_Exercise objective:_ Set every entry down again, unchanged, picture-free.

_Supplied material:_
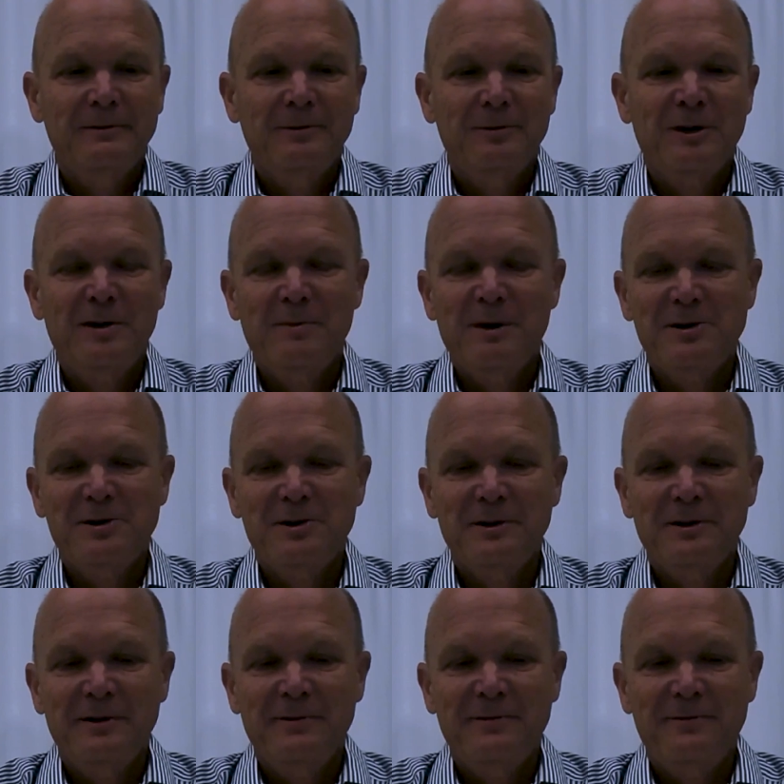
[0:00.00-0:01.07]
You can
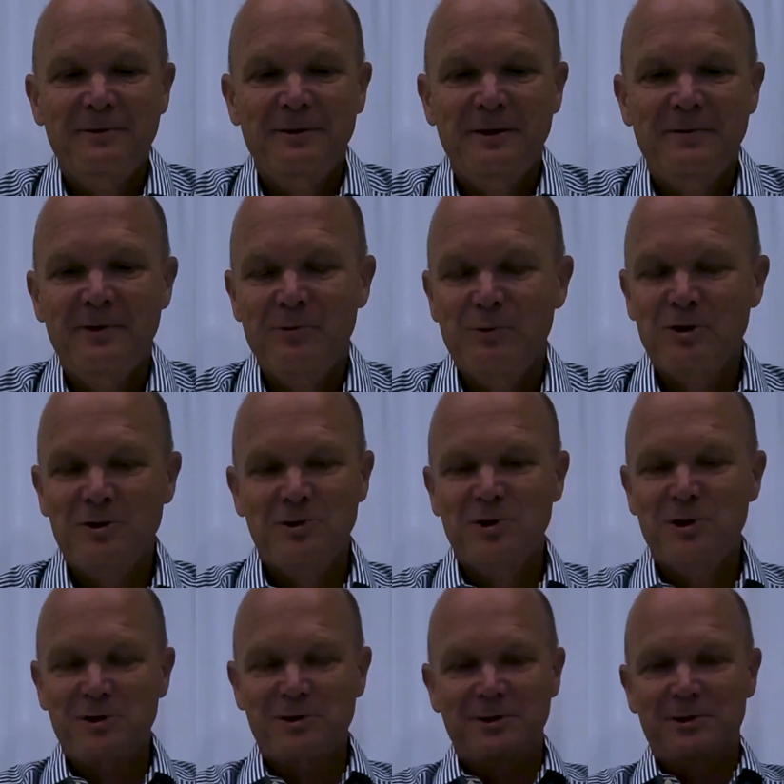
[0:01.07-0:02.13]
imagine if it was
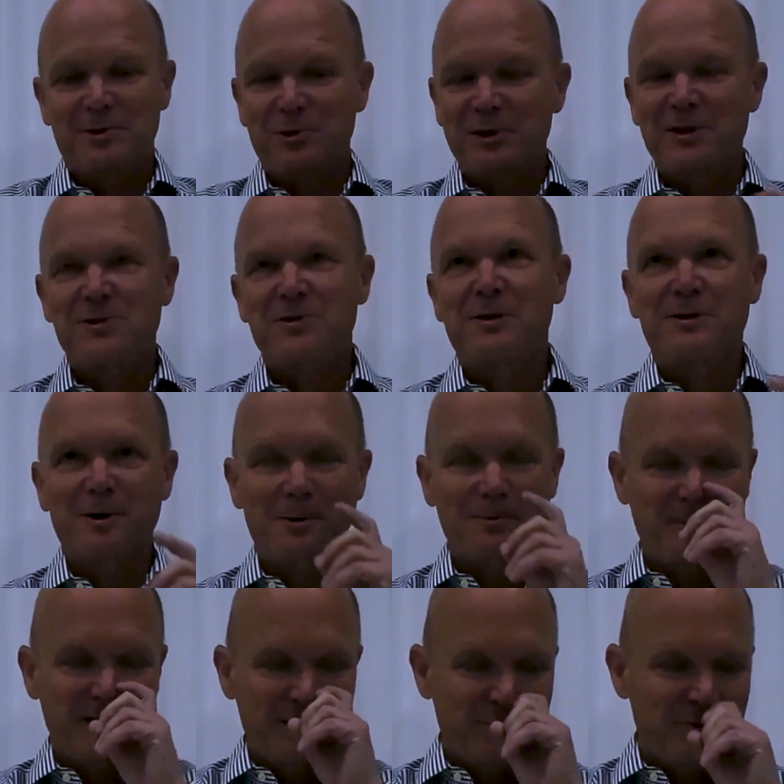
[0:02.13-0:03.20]
just a traditional
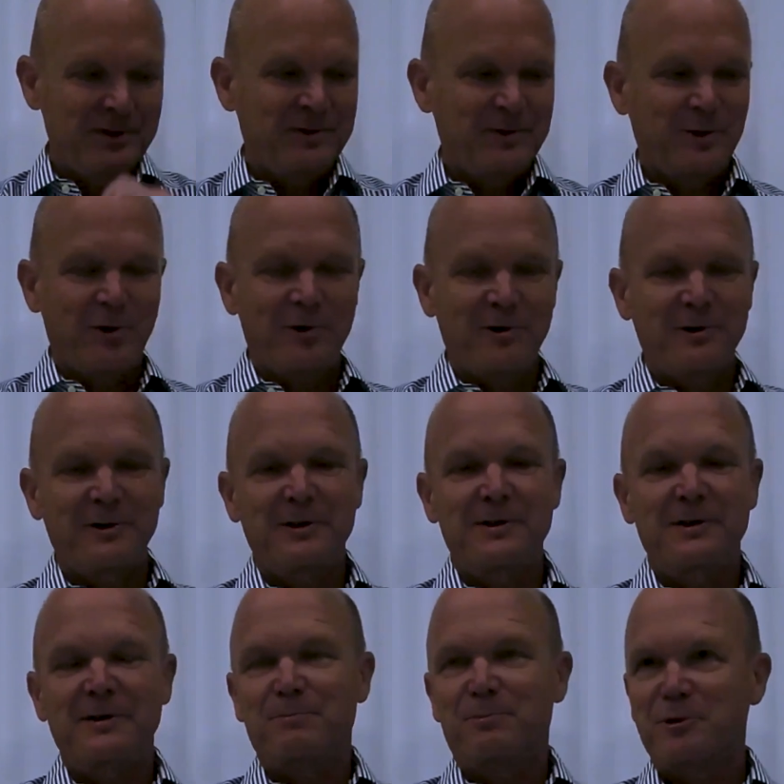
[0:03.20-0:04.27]
company with the
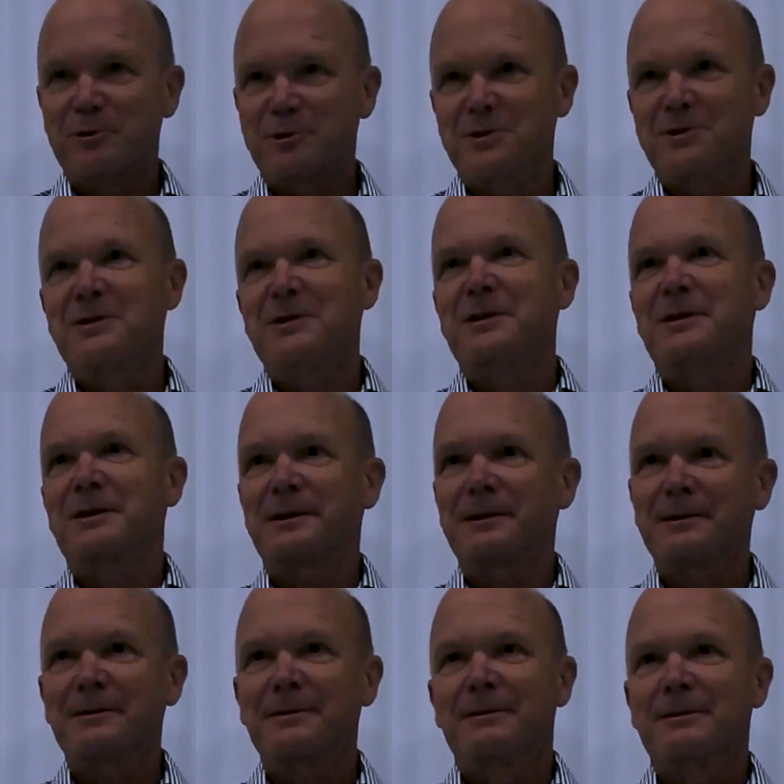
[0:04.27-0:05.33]
R&D,
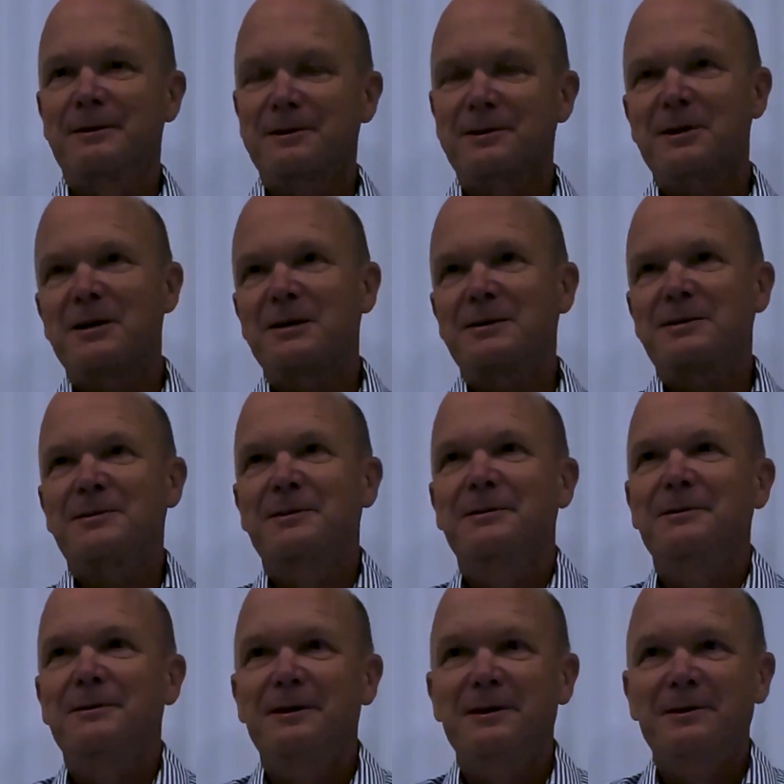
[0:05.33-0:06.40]
purchasing, sales,
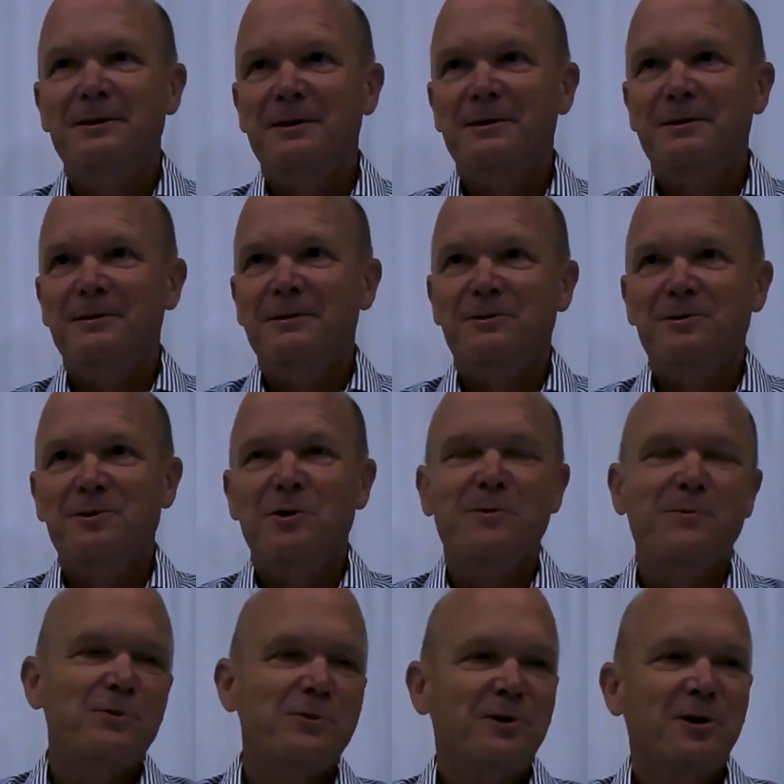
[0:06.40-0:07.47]
and a
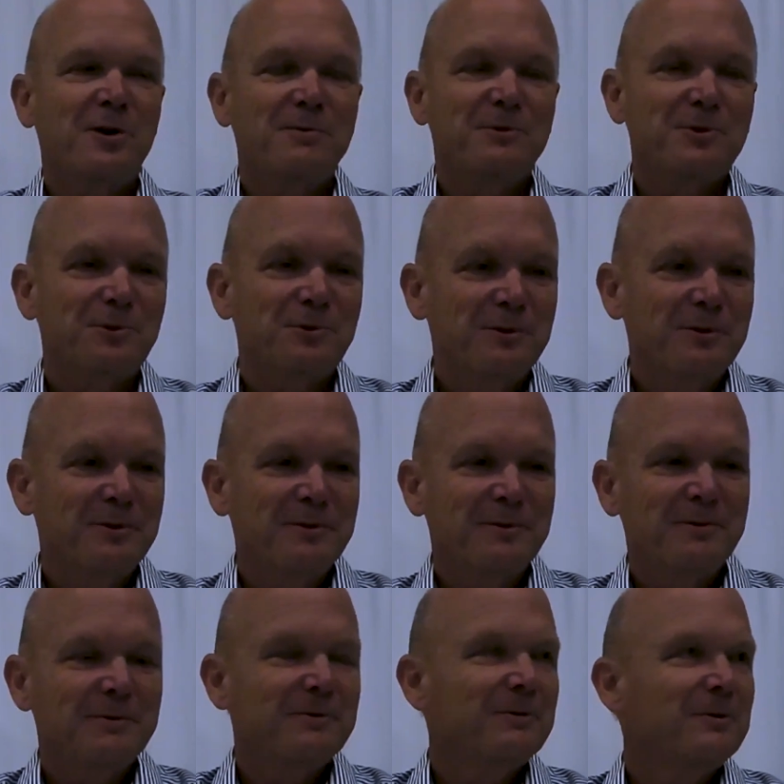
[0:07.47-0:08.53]
startup would come
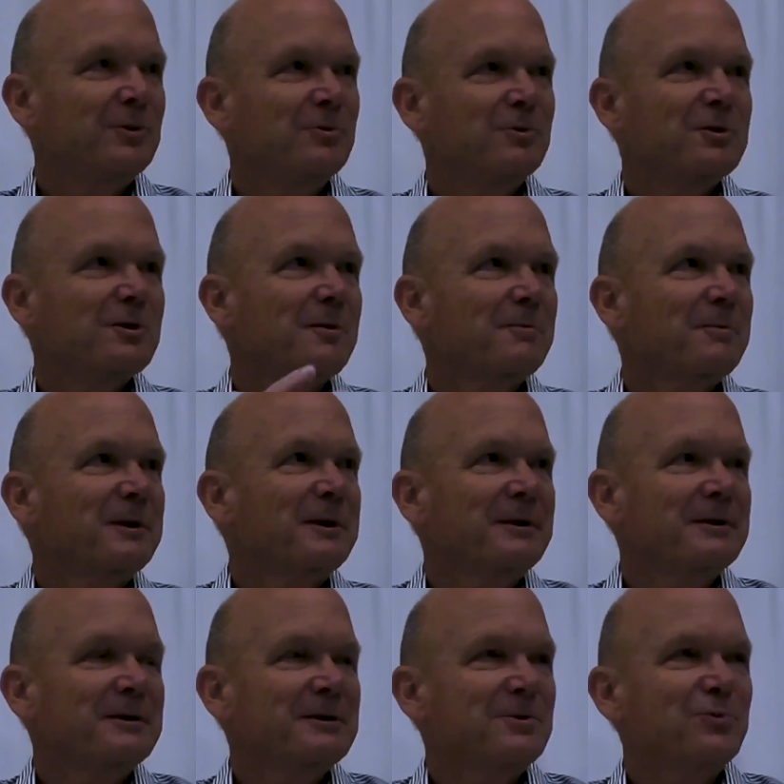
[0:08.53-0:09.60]
to a huge company,
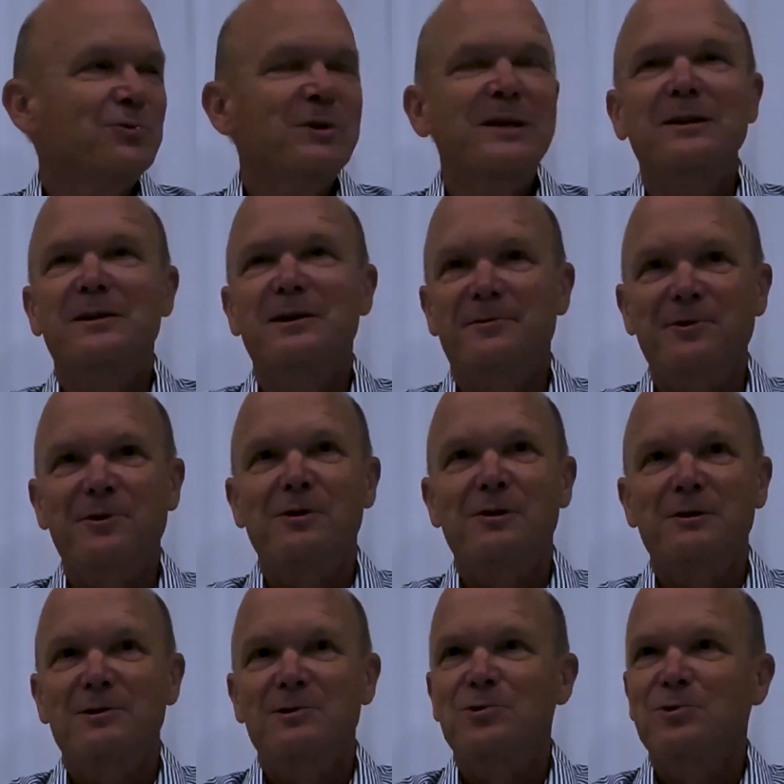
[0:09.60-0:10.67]
it's really
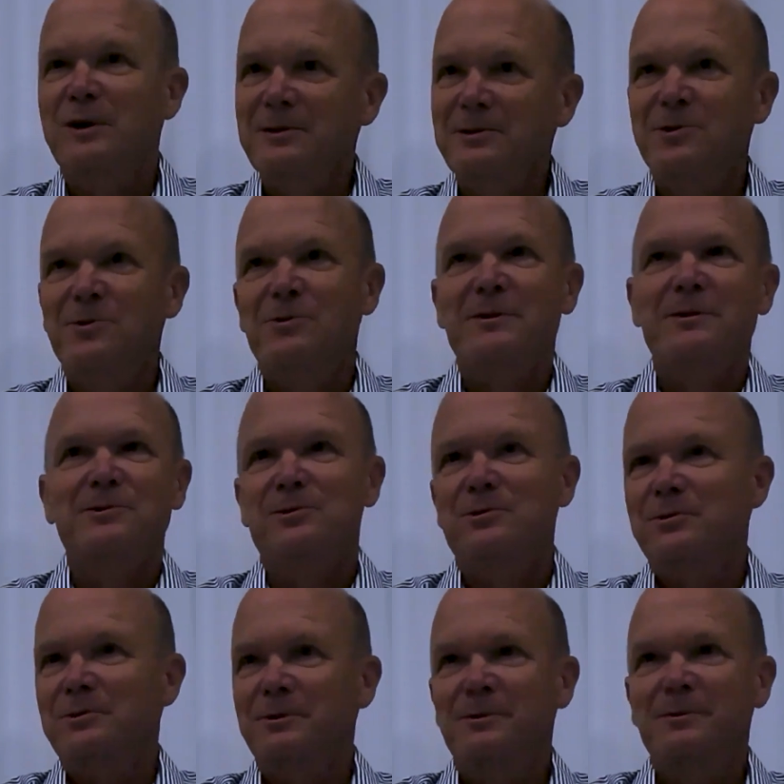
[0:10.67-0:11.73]
difficult to enter and
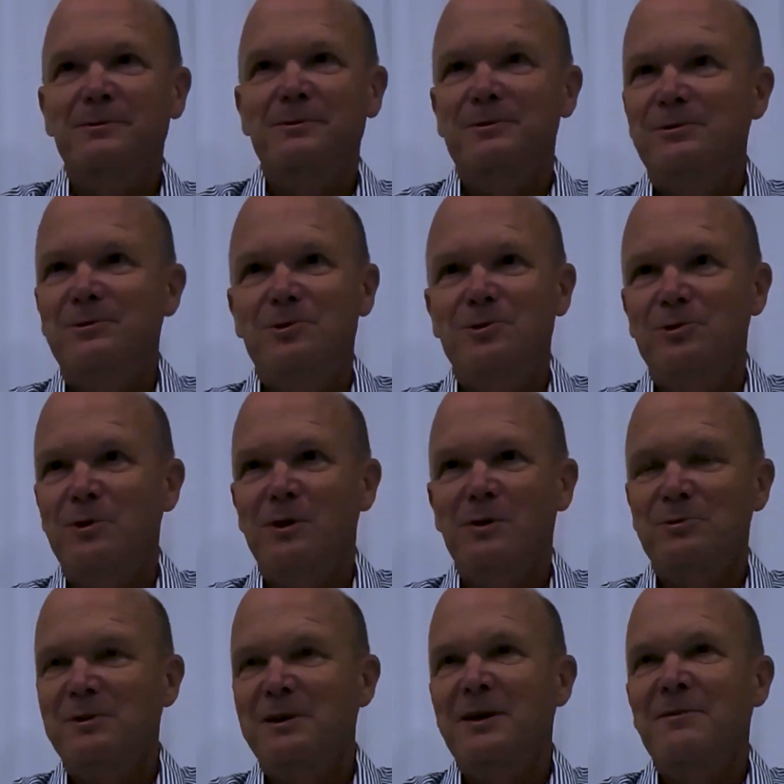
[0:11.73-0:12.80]
to know how
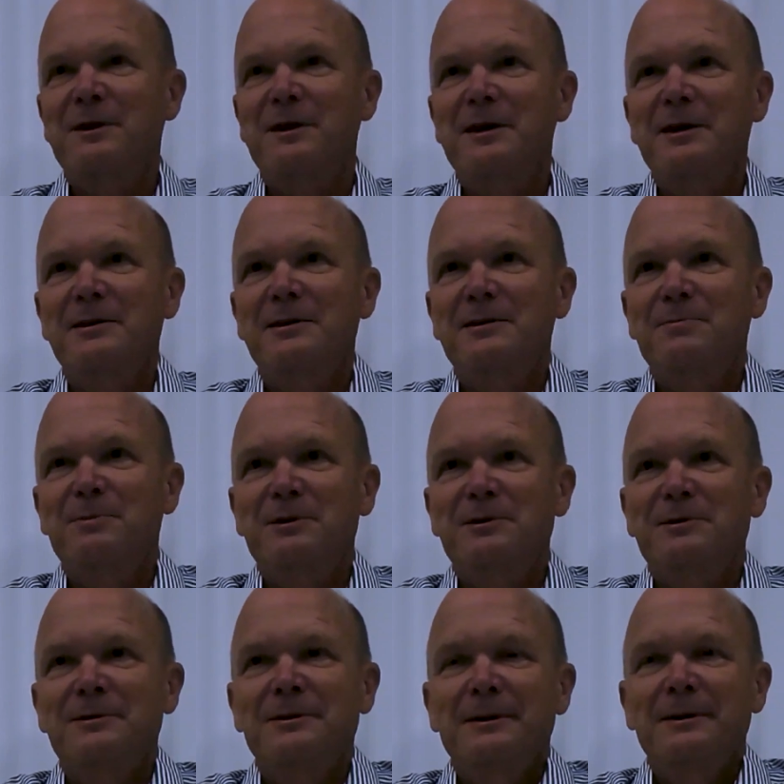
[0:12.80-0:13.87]
to navigate.
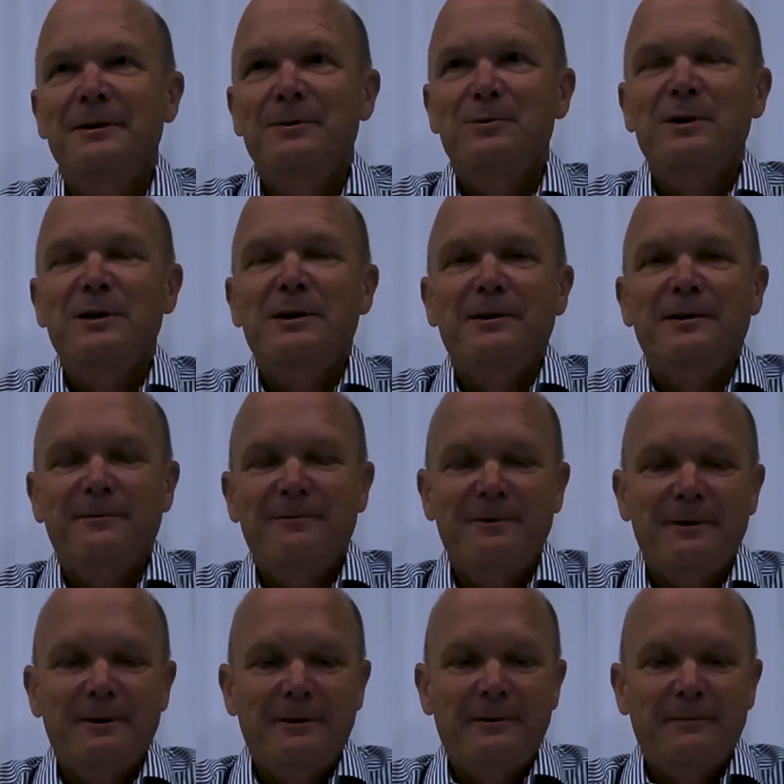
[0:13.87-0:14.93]
But we have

_Finished task:_
[0:00.00-0:01.07]
You can
[0:01.07-0:02.13]
imagine if it was
[0:02.13-0:03.20]
just a traditional
[0:03.20-0:04.27]
company with the
[0:04.27-0:05.33]
R&D,
[0:05.33-0:06.40]
purchasing, sales,
[0:06.40-0:07.47]
and a
[0:07.47-0:08.53]
startup would come
[0:08.53-0:09.60]
to a huge company,
[0:09.60-0:10.67]
it's really
[0:10.67-0:11.73]
difficult to enter and
[0:11.73-0:12.80]
to know how
[0:12.80-0:13.87]
to navigate.
[0:13.87-0:14.93]
But we have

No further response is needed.